Researchers at North Carolina State University have created the first coils of silicon nanowire on a substrate that can be stretched to more than double their original length, moving us closer to incorporating stretchable electronic devices into clothing, implantable health-monitoring devices, and a host of other applications.
“In order to create stretchable electronics, you need to put electronics on a stretchable substrate, but electronic materials themselves tend to be rigid and fragile,” says Dr. Yong Zhu, one of the researchers who created the new nanowire coils and an assistant professor of mechanical and aerospace engineering at NC State. “Our idea was to create electronic materials that can be tailored into coils to improve their stretchability without harming the electric functionality of the materials.”
Other researchers have experimented with “buckling” electronic materials into wavy shapes, which can stretch much like the bellows of an accordion. However, Zhu says, the maximum strains for wavy structures occur at localized positions – the peaks and valleys – on the waves. As soon as the failure strain is reached at one of the localized positions, the entire structure fails.
“An ideal shape to accommodate large deformation would lead to a uniform strain distribution along the entire length of the structure – a coil spring is one such ideal shape,” Zhu says. “As a result, the wavy materials cannot come close to the coils’ degree of stretchability.” Zhu notes that the coil shape is energetically favorable only for one-dimensional structures, such as wires.
Zhu’s team put a rubber substrate under strain and used very specific levels of ultraviolet radiation and ozone to change its mechanical properties, and then placed silicon nanowires on top of the substrate. The nanowires formed coils upon release of the strain. Other researchers have been able to create coils using freestanding nanowires, but have so far been unable to directly integrate those coils on a stretchable substrate.

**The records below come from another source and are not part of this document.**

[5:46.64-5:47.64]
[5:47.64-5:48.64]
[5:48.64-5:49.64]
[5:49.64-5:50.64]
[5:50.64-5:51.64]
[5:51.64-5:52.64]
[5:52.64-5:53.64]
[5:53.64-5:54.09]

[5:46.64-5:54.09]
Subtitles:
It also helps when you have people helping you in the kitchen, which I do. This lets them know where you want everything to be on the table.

While the new coils’ mechanical properties allow them to be stretched an additional 104 percent beyond their original length, their electric performance cannot hold reliably to such a large range, possibly due to factors like contact resistance change or electrode failure, Zhu says. “We are working to improve the reliability of the electrical performance when the coils are stretched to the limit of their mechanical stretchability, which is likely well beyond 100 percent, according to our analysis.”
A paper describing the research, “Controlled 3D Buckling of Silicon Nanowires for Stretchable Electronics,” was published online Dec. 28 by ACS Nano. The paper is co-authored by Zhu, NC State Ph.D. student Feng Xu and Wei Lu, an assistant professor at the University of Michigan. The research was funded by the National Science Foundation.

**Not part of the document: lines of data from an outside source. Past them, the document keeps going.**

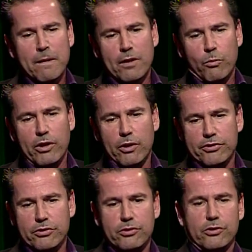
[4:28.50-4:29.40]
We
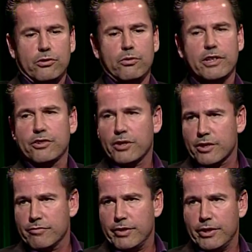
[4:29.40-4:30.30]
also do
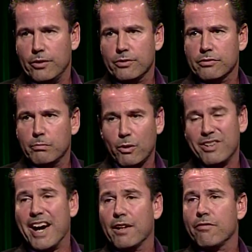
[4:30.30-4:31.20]
construction videos, about
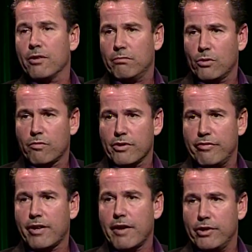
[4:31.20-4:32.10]
9 of them over the
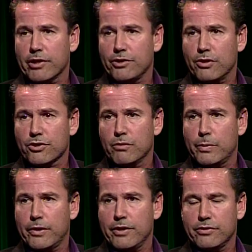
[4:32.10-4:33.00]
5-year construction
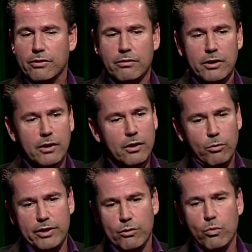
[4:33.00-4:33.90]
period. So we
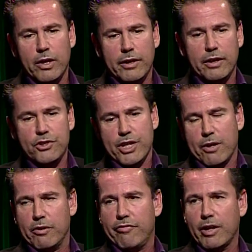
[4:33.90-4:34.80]
did one in
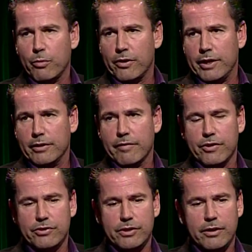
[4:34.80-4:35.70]
January, February of
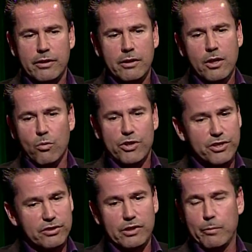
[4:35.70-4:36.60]
this year. We're
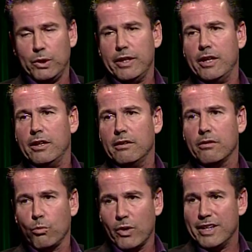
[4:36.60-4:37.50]
just completing
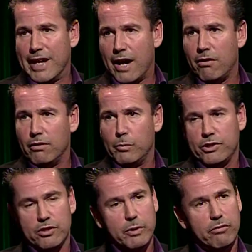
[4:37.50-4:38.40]
one now.
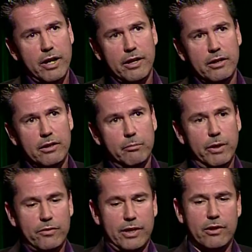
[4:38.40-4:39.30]
Should be ready at
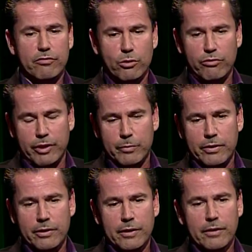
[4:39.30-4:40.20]
about the end of
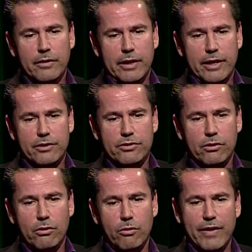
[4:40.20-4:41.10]
November. And
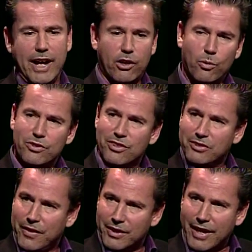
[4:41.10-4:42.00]
so that goes
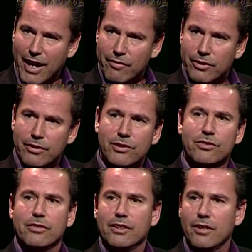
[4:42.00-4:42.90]
inside the caverns
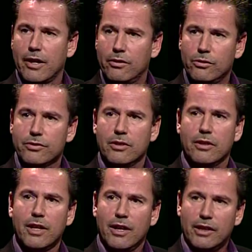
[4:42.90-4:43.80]
and the tunnels and
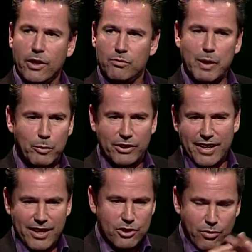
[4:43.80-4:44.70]
allows people to
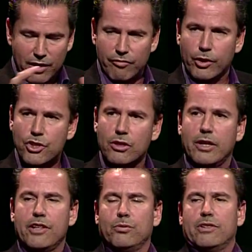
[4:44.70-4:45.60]
kind of try to
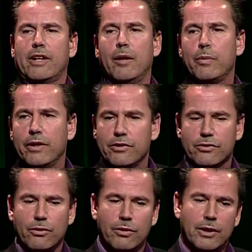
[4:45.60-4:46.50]
visualize what's happening.
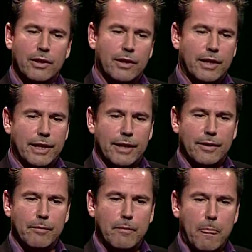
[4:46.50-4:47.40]
So,
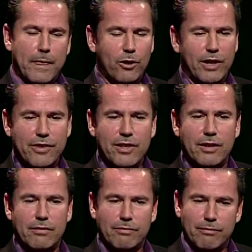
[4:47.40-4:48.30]
you know, I
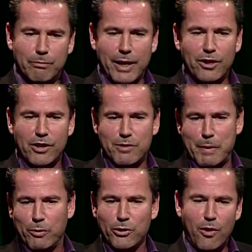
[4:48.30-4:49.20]
think by and large
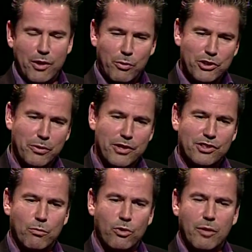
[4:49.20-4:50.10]
people know that we're doing
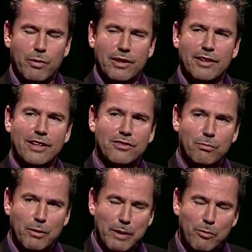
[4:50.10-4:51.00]
some work, but it's
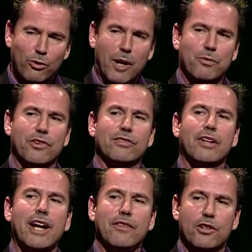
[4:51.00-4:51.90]
when people go up to the
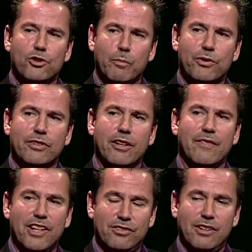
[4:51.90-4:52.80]
site and the Interpret Center and
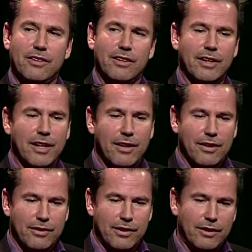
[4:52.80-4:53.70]
they see
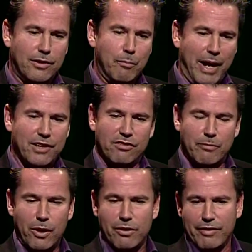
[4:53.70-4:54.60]
the massive
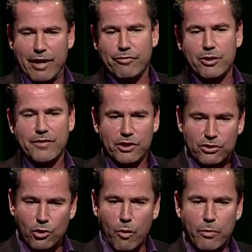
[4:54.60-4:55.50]
amount of effort and the
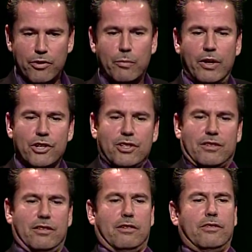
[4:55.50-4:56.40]
scope of the project,
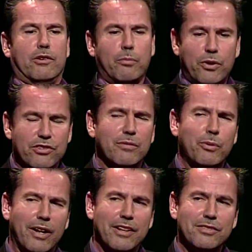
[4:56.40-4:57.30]
they're pretty
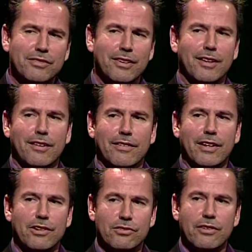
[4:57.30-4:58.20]
surprised that
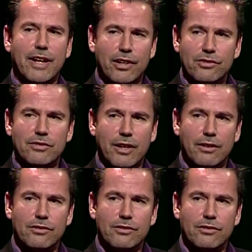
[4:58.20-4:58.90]
it's to that extent.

NC State’s Department of Mechanical and Aerospace Engineering is part of the university’s College of Engineering.
Note to editors: The study abstract follows.

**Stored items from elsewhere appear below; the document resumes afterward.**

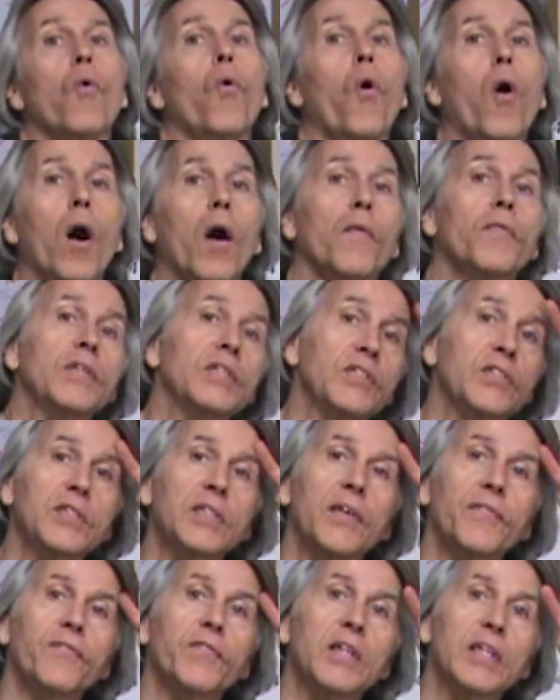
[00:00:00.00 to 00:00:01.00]
all these
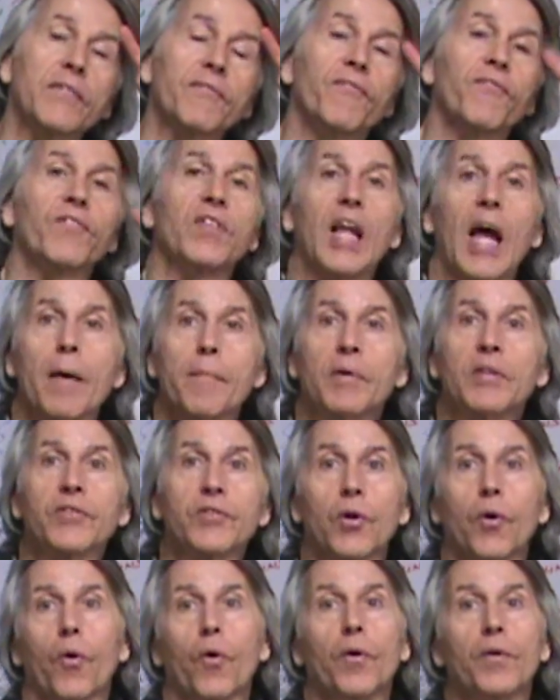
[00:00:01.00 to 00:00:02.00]
different
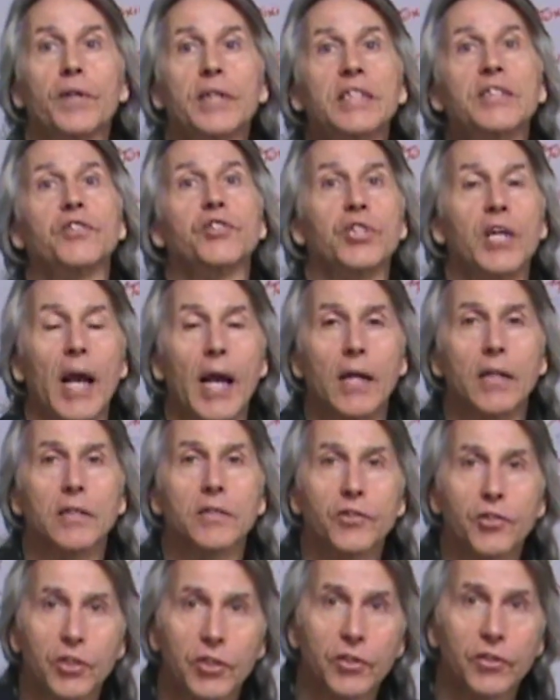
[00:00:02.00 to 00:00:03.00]
inflammatory
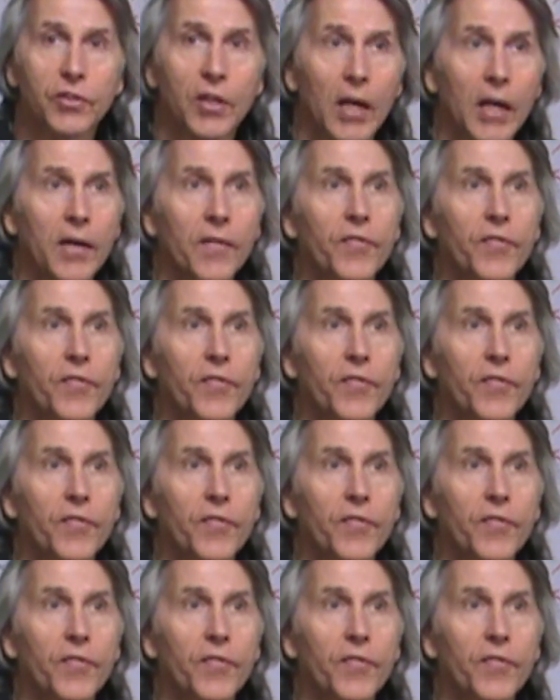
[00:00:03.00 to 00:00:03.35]
challenges,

“Controlled 3D Buckling of Silicon Nanowires for Stretchable Electronics”
Authors: Feng Xu, Yong Zhu, North Carolina State University; Wei Lu, University of Michigan
Published: online Dec. 28, 2010, ACS Nano
Abstract: Silicon (Si) nanowire (NW) coils were fabricated on elastomeric substrates by a controlled buckling process. Si NWs were first transferred onto prestrained and ultraviolet/ozone (UVO) treated poly(dimethylsiloxane) (PDMS) substrates, and buckled upon release of the prestrain. Two buckling modes (the in-plane wavy mode and the three-dimensional coiled mode) were found; a transition between them was achieved by controlling the UVO treatment of PDMS. Structural characterization revealed that the NW coils were oval-shaped. The oval-shaped NW coils exhibited very large stretchability up to the failure strain of PDMS (~104% in our study). Such a large stretchability relies on the effectiveness of the coil shape in mitigating the maximum local strain, with a mechanics that is similar to the motion of a coil spring. Single-NW devices based on coiled NWs were demonstrated with a nearly constant electrical response in a large strain range. In addition to the wavy shape, the coil shape represents an effective architecture in accommodating large tension, compression, bending and twist, which may find important applications for stretchable electronics and other stretchable technologies.